Paper Review - DeepBind

In which I record my thoughts on DeepBind.

What is this paper about? #

The authors of this paper designed a conv net model to predict how well different proteins will bind to sequences of DNA or RNA. They train one model per protein for many different sequences and show that these models can predict binding affinities for sequences well enough to produce insights regarding the impact of single nucleotide mutations. They then discuss different datasets and areas in which they tested their model and how it performed (often SOTA [as of 2015]).

Why is this important? #

At the object level, being able to better predict protein binding affinity to DNA/RNA sequences can help us better understand gene expression and identify mutations that will degrade functioning. At the meta level, this paper (claims to) showcase the power of convolutional neural nets to “automatically” learn general models of protein binding from heterogeneous inputs. The authors highlight how using a CNN obviates the need for lots of manual hand-tuning, although I suspect, like in many deep learning papers, they’re failing to mention other tuning they did to get this model to work as well as it does. The authors point out that, if these sorts of NN models prove useful in bio, future research can essentially ride the curve of deep learning model improvement that they expect to result from the increased investment by industry and academia in deep learning.

Technical Methods #

Their conv net model has 4 layers: a convolutional layer, a rectification layer, a max/avg pooling layer, and one or two neuron layers depending on whic performs better on the validation set.

Each model is trained to determine the binding affinity (or binding confidence in the classification case) for one protein. Their models take a DNA or RNA sequence as input and output a real-valued binding affinity score that represents the likelihood of that protein binding to this sequence (note: I still don’t understand what exactly this score represents). Specifically, they convert a sequence of $ m $ characters chosen from {A, C, T, G} (in the case of DNA) into a padding $m \times 4$-length vector where each row’s values sum to 1 and a $1$ at position $j,k$ indicates the existence of nucleotide $k$ at position $j$.

During training, they use dropout on both NN layers (when applicable) and use random search to find good hyperparameters. Since their models actually can function as classifiers or predictors, they use different loss functions to train each – negative log likelihood for classification and MSE for prediction.

Criticisms #

To Hide Or Not To Hide #

I’m not sure how common this is, but the decision to selectively use the hidden ReLu layer depending on validation performance felt unmotivated to me. I’d be interested in learning more about the intuition behind why removing it sometimes improves performance.

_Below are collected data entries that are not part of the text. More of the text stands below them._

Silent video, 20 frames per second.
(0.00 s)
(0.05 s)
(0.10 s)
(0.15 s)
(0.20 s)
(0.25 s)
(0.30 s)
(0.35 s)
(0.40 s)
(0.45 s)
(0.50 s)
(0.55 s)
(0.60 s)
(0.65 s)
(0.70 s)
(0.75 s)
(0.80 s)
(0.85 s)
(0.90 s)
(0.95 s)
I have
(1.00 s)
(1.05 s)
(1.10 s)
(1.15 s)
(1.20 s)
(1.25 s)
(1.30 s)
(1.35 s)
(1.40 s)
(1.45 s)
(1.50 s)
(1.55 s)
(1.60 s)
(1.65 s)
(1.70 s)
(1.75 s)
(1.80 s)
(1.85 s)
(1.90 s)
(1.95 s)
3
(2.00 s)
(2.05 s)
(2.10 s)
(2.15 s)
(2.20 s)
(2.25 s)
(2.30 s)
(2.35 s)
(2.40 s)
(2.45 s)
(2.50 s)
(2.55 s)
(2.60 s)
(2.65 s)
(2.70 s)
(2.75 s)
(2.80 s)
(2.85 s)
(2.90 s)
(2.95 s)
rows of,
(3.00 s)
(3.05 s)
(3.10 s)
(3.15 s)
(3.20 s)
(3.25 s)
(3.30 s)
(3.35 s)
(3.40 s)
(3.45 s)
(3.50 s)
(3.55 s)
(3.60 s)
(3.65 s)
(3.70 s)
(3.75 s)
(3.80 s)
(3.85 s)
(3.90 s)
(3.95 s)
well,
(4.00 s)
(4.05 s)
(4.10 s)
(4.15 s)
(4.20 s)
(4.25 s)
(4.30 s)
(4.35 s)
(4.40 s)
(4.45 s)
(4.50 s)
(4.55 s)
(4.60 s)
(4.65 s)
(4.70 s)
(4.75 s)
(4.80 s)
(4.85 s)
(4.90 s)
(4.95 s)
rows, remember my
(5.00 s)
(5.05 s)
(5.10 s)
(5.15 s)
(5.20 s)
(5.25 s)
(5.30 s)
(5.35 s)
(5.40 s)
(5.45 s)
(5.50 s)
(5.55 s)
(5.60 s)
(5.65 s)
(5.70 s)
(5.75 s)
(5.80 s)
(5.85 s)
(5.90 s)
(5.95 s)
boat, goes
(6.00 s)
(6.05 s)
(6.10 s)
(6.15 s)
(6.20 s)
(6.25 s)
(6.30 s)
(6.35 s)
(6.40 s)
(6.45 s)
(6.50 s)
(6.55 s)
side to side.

Never Roll Your Own… Models #

Their model is “built from the ground up in C++ and Python, with only low-level dependencies (CUDA and Numpy).” In fairness, this paper was written in 2015, so the Tensorflow paper had either just dropped or not even appeared yet. Unlike some reviewers, I don’t expect the authors of papers to time travel, so maybe this just shows how fast things progress in ML these days that I now expect a paper like this to use off-the-shelf components.

Regardless, someone has since created a Keras version of DeepBind.

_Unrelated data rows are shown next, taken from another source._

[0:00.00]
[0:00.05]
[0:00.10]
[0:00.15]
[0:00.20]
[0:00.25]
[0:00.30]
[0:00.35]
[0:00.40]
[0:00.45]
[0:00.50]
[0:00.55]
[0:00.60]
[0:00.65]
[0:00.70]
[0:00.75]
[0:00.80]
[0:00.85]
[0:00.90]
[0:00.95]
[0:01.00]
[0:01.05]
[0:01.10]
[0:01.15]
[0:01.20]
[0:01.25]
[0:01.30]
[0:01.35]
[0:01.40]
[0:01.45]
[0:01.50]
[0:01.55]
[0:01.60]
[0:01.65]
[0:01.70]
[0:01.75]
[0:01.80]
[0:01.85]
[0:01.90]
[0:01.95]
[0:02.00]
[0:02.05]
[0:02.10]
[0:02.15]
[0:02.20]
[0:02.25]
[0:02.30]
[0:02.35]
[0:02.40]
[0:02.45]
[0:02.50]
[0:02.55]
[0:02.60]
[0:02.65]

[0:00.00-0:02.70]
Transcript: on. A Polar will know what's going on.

Speculative Future Extensions #

Using one big model to learn all the different protein affinities. I’m not exactly sure how you’d do this, but you’d have to have some way of parameterizing your model with both the protein and sequence as input. In the ideal case, your model would perform better due to learning relationships between proteins in addition to motif-to-affinity relationships.
Leverage something better than random parameter search (bayesian optimization, one of the newfangled evolutionary strategies, etc.) to see if you can get better performance without compromising generalization. I suspect this would be more important if you wanted to train one model on multiple (or all) of the proteins as I mentioned in the prior bullet.

Questions #

What does the outputted score actually represent when it’s a continuous value? I get that it’s modeling the protein’s binding affinity but what’s the unit of measure for the thing being predicted? This is one of those embarrassing “I don’t know anything about bio” questions…
What’s the physics/chemistry intuition behind using motif-based convolutions? Is it purely structural, i.e. is the assumption that the nucleotide sequence determines its structure and its structure determines whether the protein will bind to it?